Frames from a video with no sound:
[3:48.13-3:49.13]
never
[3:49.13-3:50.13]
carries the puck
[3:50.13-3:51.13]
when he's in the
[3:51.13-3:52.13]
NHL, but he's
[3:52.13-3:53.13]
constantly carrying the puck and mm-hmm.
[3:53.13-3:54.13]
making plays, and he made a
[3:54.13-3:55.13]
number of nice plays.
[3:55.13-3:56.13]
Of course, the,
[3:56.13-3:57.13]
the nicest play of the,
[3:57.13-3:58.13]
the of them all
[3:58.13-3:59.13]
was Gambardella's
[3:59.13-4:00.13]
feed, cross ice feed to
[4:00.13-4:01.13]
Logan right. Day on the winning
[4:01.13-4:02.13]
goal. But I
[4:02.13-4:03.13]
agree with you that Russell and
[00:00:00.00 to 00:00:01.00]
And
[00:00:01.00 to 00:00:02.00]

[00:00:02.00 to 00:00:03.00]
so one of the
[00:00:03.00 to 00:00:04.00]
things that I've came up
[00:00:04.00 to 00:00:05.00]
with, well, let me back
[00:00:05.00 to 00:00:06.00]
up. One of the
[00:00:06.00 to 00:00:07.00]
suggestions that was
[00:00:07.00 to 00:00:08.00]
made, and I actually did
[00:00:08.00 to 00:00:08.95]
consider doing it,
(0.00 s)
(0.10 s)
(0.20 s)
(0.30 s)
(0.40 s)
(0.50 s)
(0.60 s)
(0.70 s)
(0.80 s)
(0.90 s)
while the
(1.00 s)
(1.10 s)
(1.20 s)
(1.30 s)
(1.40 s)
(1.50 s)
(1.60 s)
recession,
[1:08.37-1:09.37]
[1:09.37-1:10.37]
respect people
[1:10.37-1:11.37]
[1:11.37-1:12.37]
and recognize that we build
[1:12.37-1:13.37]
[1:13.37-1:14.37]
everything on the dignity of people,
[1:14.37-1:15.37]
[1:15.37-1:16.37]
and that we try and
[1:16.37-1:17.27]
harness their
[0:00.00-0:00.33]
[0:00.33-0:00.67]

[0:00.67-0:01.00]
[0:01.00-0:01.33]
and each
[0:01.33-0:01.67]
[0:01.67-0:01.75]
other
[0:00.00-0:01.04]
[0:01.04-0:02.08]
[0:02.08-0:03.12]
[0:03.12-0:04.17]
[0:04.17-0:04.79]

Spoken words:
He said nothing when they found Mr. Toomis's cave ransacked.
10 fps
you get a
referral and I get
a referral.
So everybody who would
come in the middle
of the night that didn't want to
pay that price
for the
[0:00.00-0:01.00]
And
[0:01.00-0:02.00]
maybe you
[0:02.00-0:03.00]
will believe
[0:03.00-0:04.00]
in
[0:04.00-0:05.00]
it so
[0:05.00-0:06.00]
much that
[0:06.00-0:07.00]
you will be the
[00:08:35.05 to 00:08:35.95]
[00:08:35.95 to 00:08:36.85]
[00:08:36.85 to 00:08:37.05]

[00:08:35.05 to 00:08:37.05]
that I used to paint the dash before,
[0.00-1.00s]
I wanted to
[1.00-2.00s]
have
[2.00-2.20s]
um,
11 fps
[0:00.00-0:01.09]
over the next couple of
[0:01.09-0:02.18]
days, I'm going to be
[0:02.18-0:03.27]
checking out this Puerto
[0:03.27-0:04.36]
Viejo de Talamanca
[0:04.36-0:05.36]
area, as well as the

******************************

What is needed – Nothing before the line containing "[0:00.00-0:01.00]" should be repeated; repeat that line and all later lines through the end of the data above, exactly.

Task solution –
[0:00.00-0:01.00]
And
[0:01.00-0:02.00]
maybe you
[0:02.00-0:03.00]
will believe
[0:03.00-0:04.00]
in
[0:04.00-0:05.00]
it so
[0:05.00-0:06.00]
much that
[0:06.00-0:07.00]
you will be the
[00:08:35.05 to 00:08:35.95]
[00:08:35.95 to 00:08:36.85]
[00:08:36.85 to 00:08:37.05]

[00:08:35.05 to 00:08:37.05]
that I used to paint the dash before,
[0.00-1.00s]
I wanted to
[1.00-2.00s]
have
[2.00-2.20s]
um,
11 fps
[0:00.00-0:01.09]
over the next couple of
[0:01.09-0:02.18]
days, I'm going to be
[0:02.18-0:03.27]
checking out this Puerto
[0:03.27-0:04.36]
Viejo de Talamanca
[0:04.36-0:05.36]
area, as well as the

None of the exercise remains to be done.